# Available statistics format settings

This section lists most of the format settings used for statistics

## Mean scores, averages and other statistics from values or scores

There are two sorts of questions that will produce various statistics when used as the rows of a table. Quantities, usually Integer or Weight questions. For example, salary, height or volume. For these questions when used as the rows of the table either a full list of values can be requested, or the statistics only.

Scored questions, usually rating scales to which scores (analysis values) have been assigned. For example:

- Like a lot (2)
- Like a little (1)
- Indifferent (0)
- Dislike a little (-1)
- Dislike a lot (-2)

Tables which show the full list of values may be displayed with or without the individual rows (format DIS). Using format NDIS means that only the requested statistics are output (no distributions).

The values to be used for statistics are usually shown in parentheses (as above using format PSV). The decimal places used are controlled by format PSD.

When using these types of entries on your tables the following statistics may be produced:

- Base for statistics (format BST)
- Sum of values (format SUM)
- Sum of squares of values (format SSQ)
- Average or mean score (format AVG)
- Standard deviation (format SDV)
- Standard error (format SER)
- Error variance (format EVR)
- Mean score divided by standard error (format MSE)

The decimal places for AVG are controlled by format DPA. All other statistics are controlled by format DPS.

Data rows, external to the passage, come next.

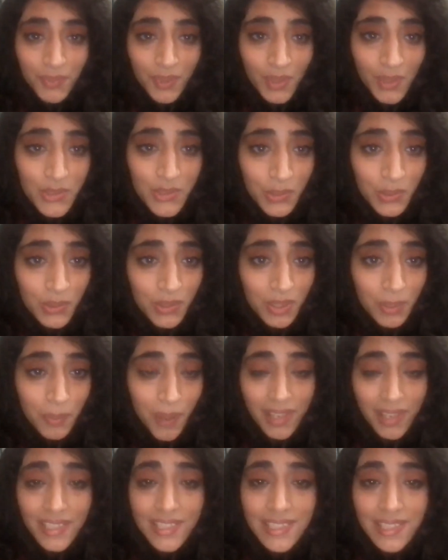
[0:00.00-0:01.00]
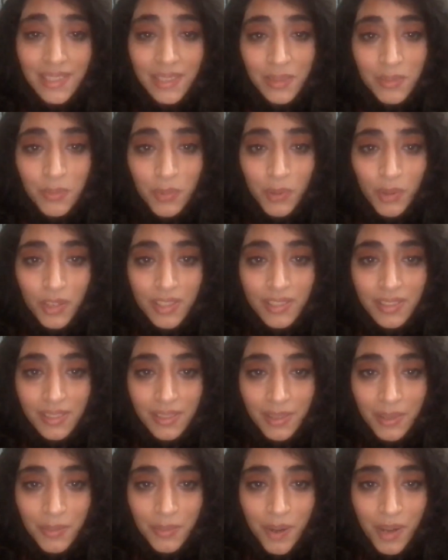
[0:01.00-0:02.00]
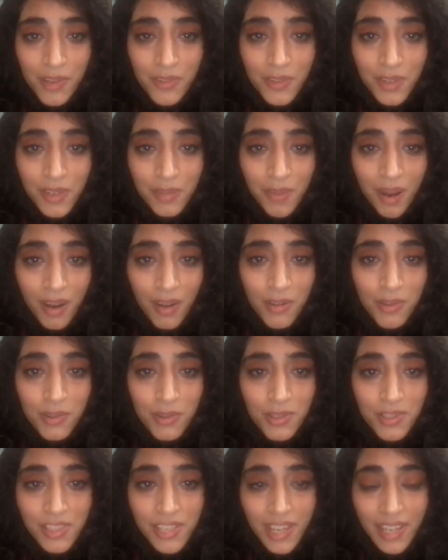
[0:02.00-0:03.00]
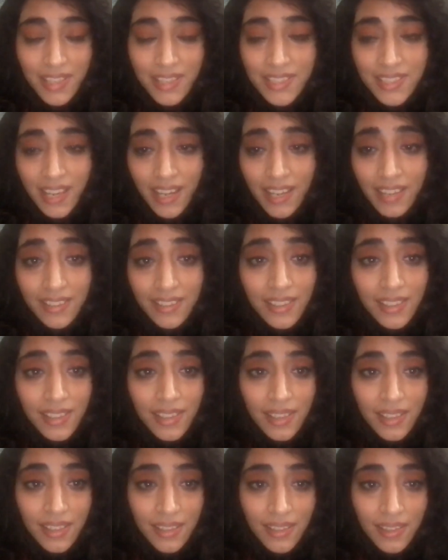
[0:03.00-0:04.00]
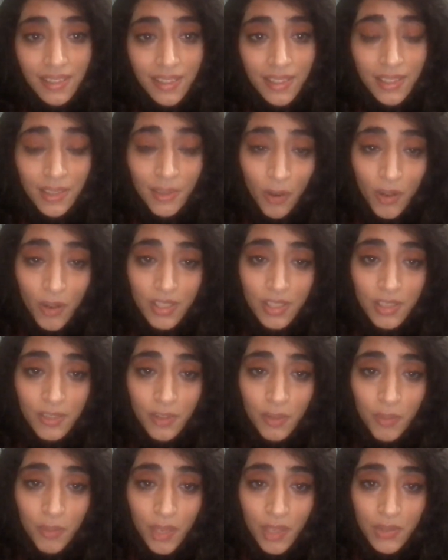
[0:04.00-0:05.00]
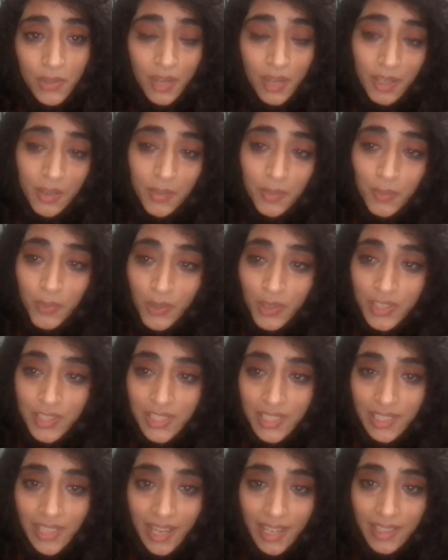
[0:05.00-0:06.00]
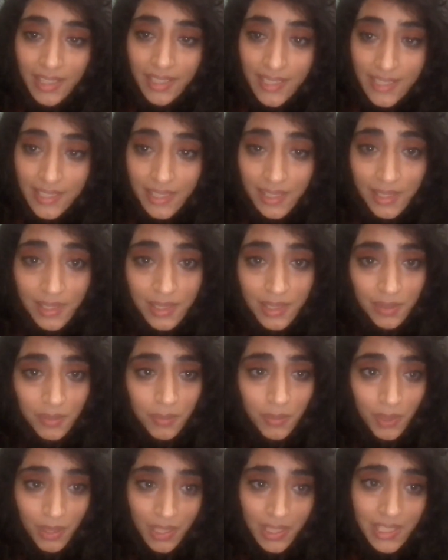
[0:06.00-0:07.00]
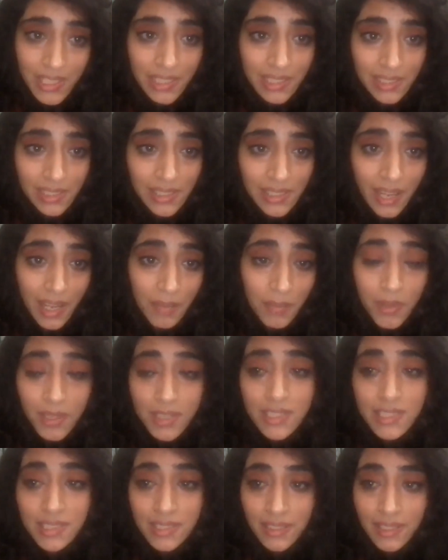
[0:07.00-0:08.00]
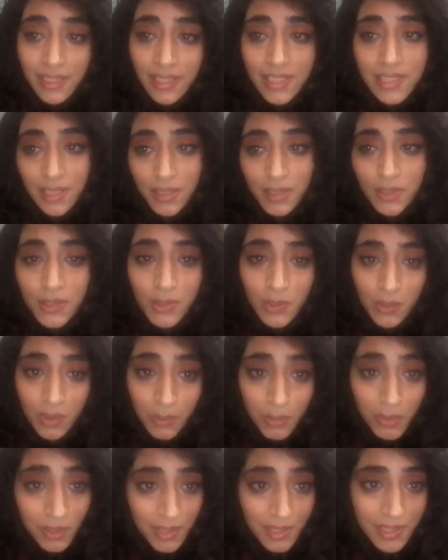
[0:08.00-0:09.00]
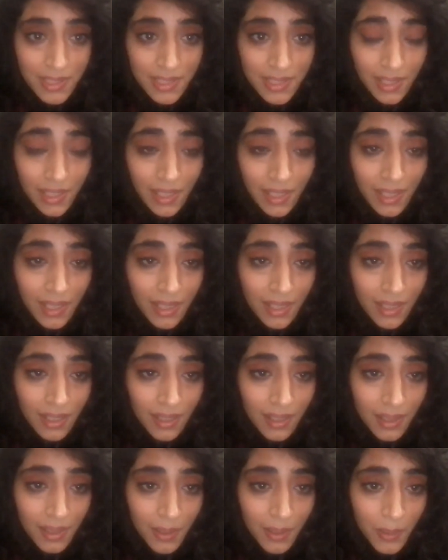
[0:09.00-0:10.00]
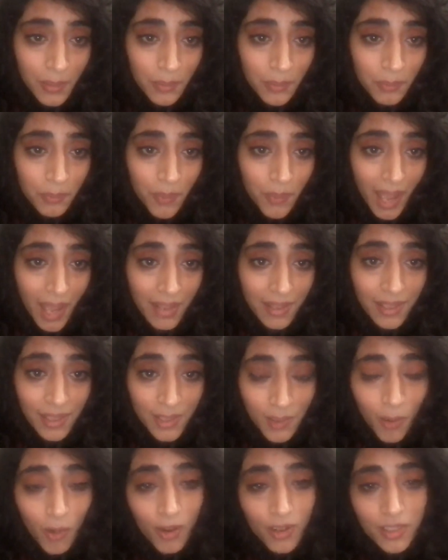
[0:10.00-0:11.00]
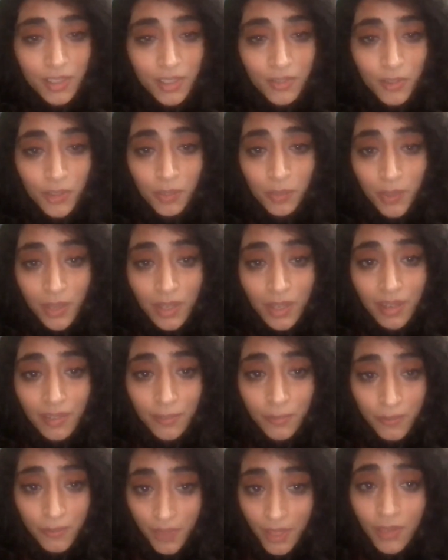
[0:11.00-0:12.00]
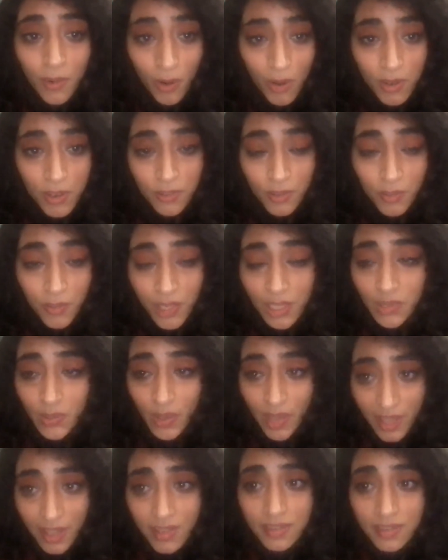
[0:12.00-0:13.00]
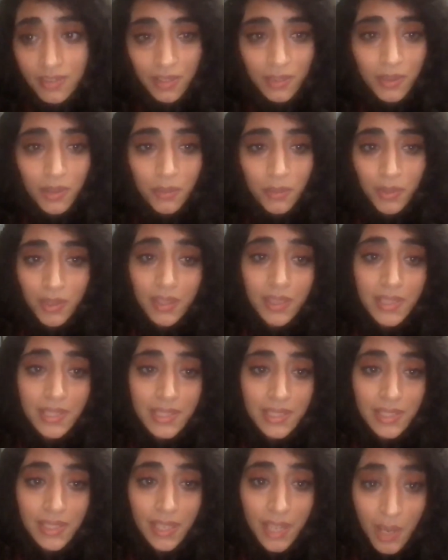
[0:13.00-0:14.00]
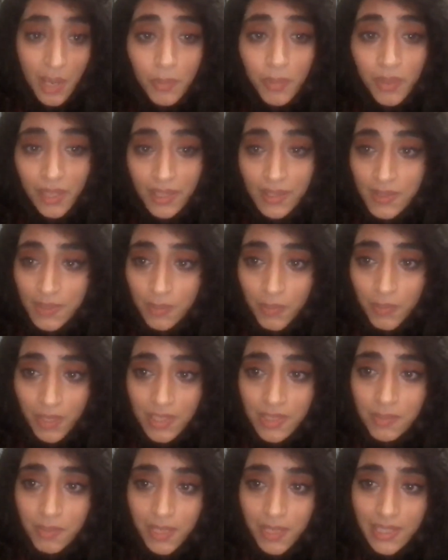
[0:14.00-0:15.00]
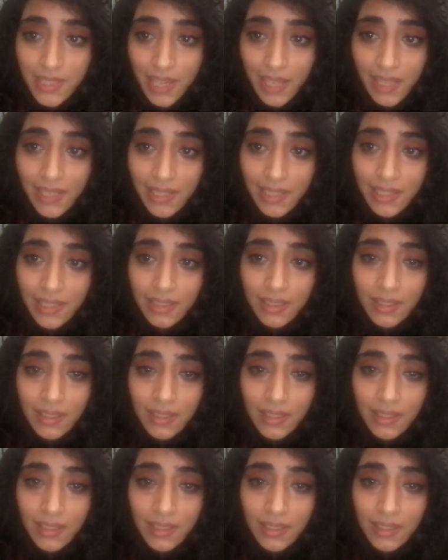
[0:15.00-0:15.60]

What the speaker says: So the Palestinian poet Marwan Makhul writes that in order for me to write poetry that isn't political, I must listen to the birds. And in order for me to hear the birds, the airplanes must be silent.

For tables with all rows listed (not statistics only tables) the following can also be requested:

- Medians (format MED)
- Quartiles to Deciles (format ILE)
- Maximum value (format ILH)
- Minimum value (format ILL)
- Modal value (format MOD)

IMPORTANT: The calculations listed above assume that the values are in ascending order. You should always use format RNA when tabulating quantity questions which list all rows.

## F-tests

If format TTF is used with SHG, an F-test is performed on all of the columns within each group. This test is used to establish whether the group of columns (for example - Area) affects the row mean or average, without looking at all of the individual pairs of columns.

## Non parametric tests

For table rows which are assumed to be in order (for example - Small, Medium and Large) but you do not wish to attach score values to the rows, two tests can be applied:

- Kolmogorov-Smirnoff using format KST
- Mann-Whitney-Wilcoxon using format MWW

For tables with any other distribution down the side use Chi-squared using format CHI.

## Significance testing

### Levels tested

Formats SLA, SLB, SLC and SLD control the levels to be tested. A setting of 101 means that the level is not used.

The standard setting for these formats is SLA95/SLB99/SLC101/SLD101.

If only lower case letters are used as identifiers upper case means SLB level.

SLC and SLD add + or ++ to the front of each marker.

You may need to increase CLG if you use significance testing markers.

### Distribution Z test markers

Where a table has a list of independent rows format SIG can be used to mark significant differences.

There must be a total row for the Z test calculations to work.

Each row of the table is treated separately and cells are marked depending on whether the prportion is different to the other columns in the same row in the column it is being compared with.

You can choose to use the combined variance (pooled) with SIG1, or separate variances (un-pooled) with SIG2.

### Mean or average t-test markers

Where a table has rows from which a mean score or average is produced, significant differences will be marked

**TIP:** If you do not wish to include these
markers, you should set format options SLA101/SLB101 (in
which case the MK marker rows will also be suppressed from
the Tables CSV file produced when your tables are run).

You may choose whether to use the combined variance with TTV1 or separate variances with TTV2.

You can request a complete grid of t-test values, comparing every column with every other column, using format TTT1. This grid can be reduced to testing only within each group of columns, by using format TTT2 combined with format SHG.

If a respondent rates two or more products, you could produce a banked table with the products as the breakdown and use column identifiers to compare them. A more accurate method which is not often used is to subtract the score for one product from the score for the other. For example, with scores 1 to 5 the relative score will be between –4 and +4. This relative score can then be tabulated and format MSE will give a t-test value comparing the mean score with the expected fixed value of 0.0. When the expected value for a mean is zero, if format MSE is >1.96, this is 95% significant and >2.57 is 99%.

## Other software

Data from QPSMR can be output to other software for further statistical tests.